We walk along a little way, not far, and as we stop to turn around and meet the wife with the other three dogs this old fellow passes by me and he's got my poop in his hand.

At first I thought, he's going to tell me I left it, and I'm going to have to show him the five other bags from the other dogs and point out how old Dude is and that he comes out once and back so as not to knacker his joints...

But...

But the guy just goes straight past me and the wife, without saying a word... Not a word, not a "I'm just taking it to the bin, no sweat"... not a "I think you left this"... Nothing, he just drilled right on by us... Like he's won a prize or something.

Bit weird.

Sunday, 22 September 2013

Dangerous Dogs

I have to say this ladies experience is similar to the problems I dealt with last year, having to tackle staffies attacking a neighbours dog and also the persistent straying of a dog from a rented property on our street.

The police in our area were totally in effective in the second case, but in the first the woman bitten in the scuffle with the dogs refused to press charges, they let that dog get away with attacking theirs unprovoked, now you can see the struggle these people had with that large dog in that report.
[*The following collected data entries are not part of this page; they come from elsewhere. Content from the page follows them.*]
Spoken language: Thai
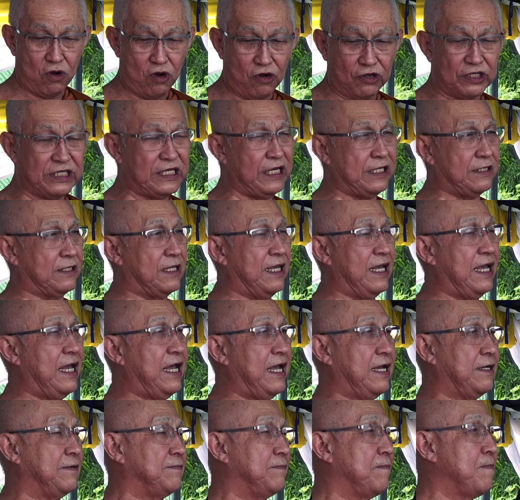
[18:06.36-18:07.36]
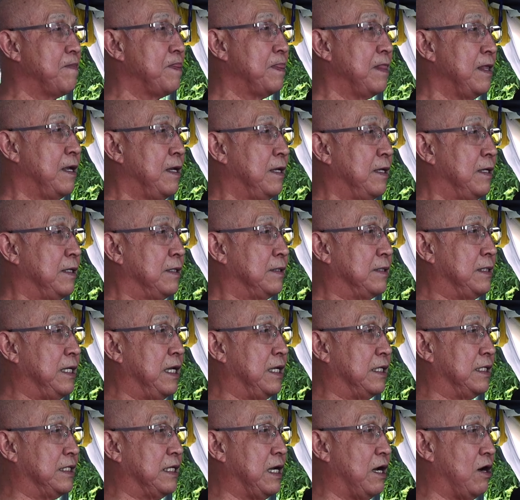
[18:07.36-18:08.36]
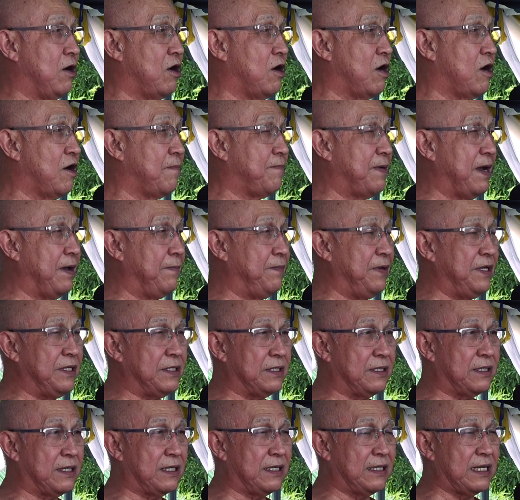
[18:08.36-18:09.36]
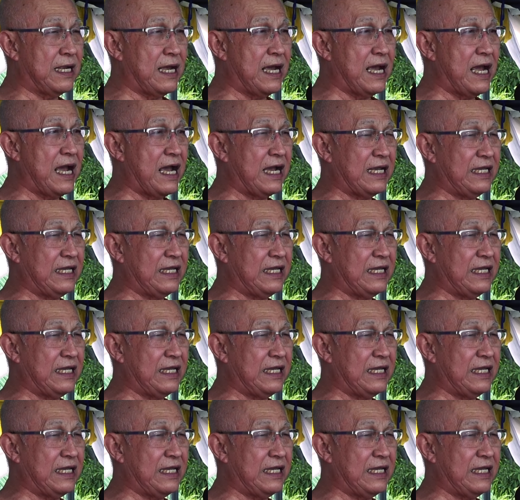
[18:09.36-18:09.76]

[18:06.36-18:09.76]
ของจิตเองจิตจะออกไปพิจารณา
I was riding the back of such a dog, and at the time I'd punched, pulled and tried to control that animal, and I have a black belt in karate, my punches get attention.

My only options were to stick a screw driver into the things brain, or throttle it... I was reduced to strangling the thing to death.

As the owner of four dogs, one an older lab, and three young, small, dogs... if any of them were now attacked I'd simply have to kill the attacking dog, because these pitbulls and staffies are trophy dogs they're not under control, many times - like that one reported - they have no lead, no collar, or collars which can be slipped, and never any muzzle.  Because people, mostly - but not exclusively - young men are using them as weapons.

Because if two dogs are fighting and you intervene, and the dogs bite you, the law says its your fault, its not a dog attack, it was animal on animal... But that is such a shaded area, for a large dog attacking my little dog, my little dog is 3 kilos... a large dog would kill him... I'd have to kill that dog.  And I'm afraid to say what else I'd do to its owner with the grief.

But, I should not have to have that worry, people should self control their dogs, they should not be a burden on me for their life choices.  And if their life choice is stupid, like having these huge uncontrollable dogs, then the law and society should protect me, not reinforce their right to stupidity... The laws current stance smacks of being too softly softly touchy feely, and it leaves me for one feeling very exposed.